Aim of the exercise | Your answer must be the exact lines from the one holding "[6:42.98-6:43.88]" through the last line of the records below, with no pictures.

Saved entries |
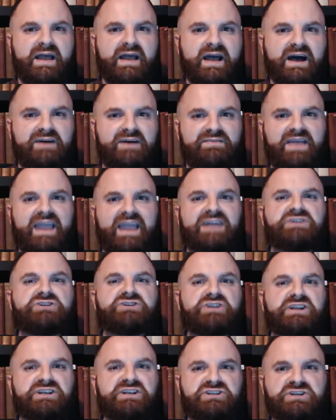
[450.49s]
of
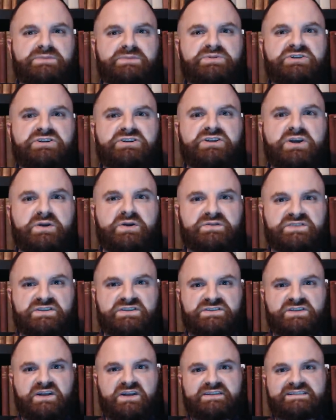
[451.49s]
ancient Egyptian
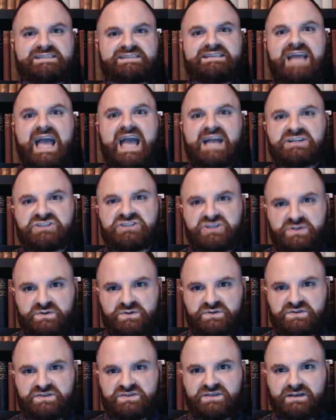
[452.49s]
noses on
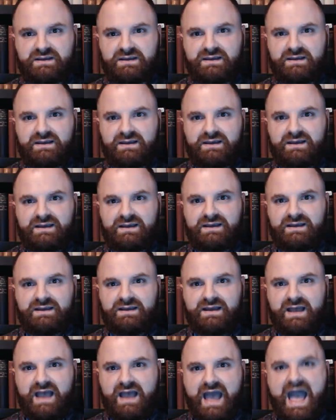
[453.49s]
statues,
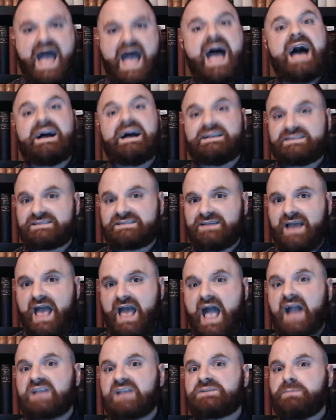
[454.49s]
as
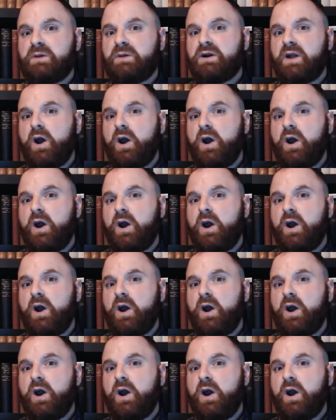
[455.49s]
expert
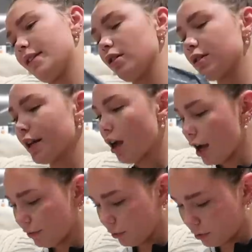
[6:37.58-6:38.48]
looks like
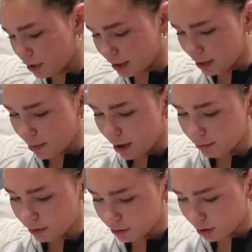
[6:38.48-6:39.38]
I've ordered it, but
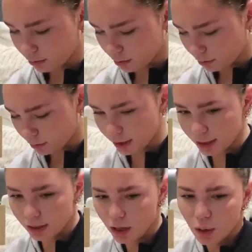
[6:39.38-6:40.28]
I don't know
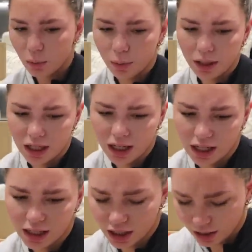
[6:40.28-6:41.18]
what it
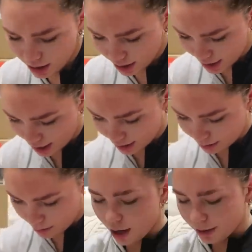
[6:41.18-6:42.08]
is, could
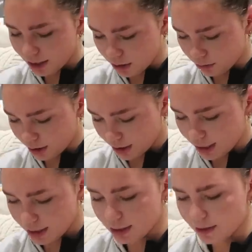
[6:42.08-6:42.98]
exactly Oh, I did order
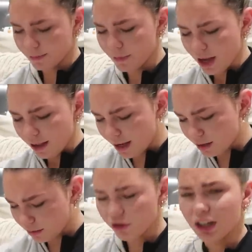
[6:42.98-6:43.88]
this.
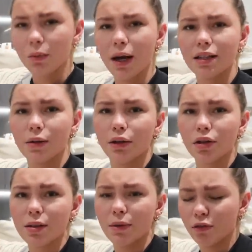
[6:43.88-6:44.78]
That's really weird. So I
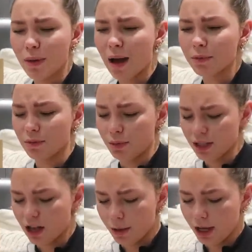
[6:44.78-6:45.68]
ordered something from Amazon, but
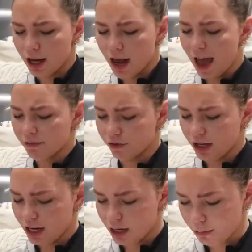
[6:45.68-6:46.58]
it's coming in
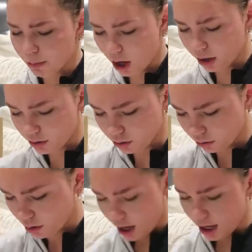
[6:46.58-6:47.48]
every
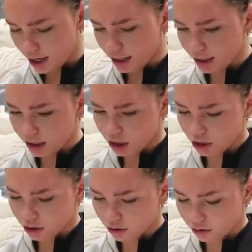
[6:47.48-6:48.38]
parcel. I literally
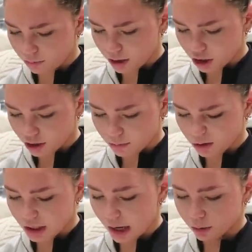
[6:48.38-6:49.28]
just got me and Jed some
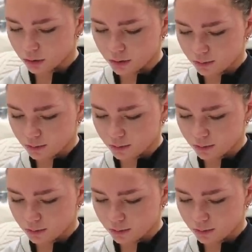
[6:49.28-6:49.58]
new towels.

Written solution |
[6:42.98-6:43.88]
this.
[6:43.88-6:44.78]
That's really weird. So I
[6:44.78-6:45.68]
ordered something from Amazon, but
[6:45.68-6:46.58]
it's coming in
[6:46.58-6:47.48]
every
[6:47.48-6:48.38]
parcel. I literally
[6:48.38-6:49.28]
just got me and Jed some
[6:49.28-6:49.58]
new towels.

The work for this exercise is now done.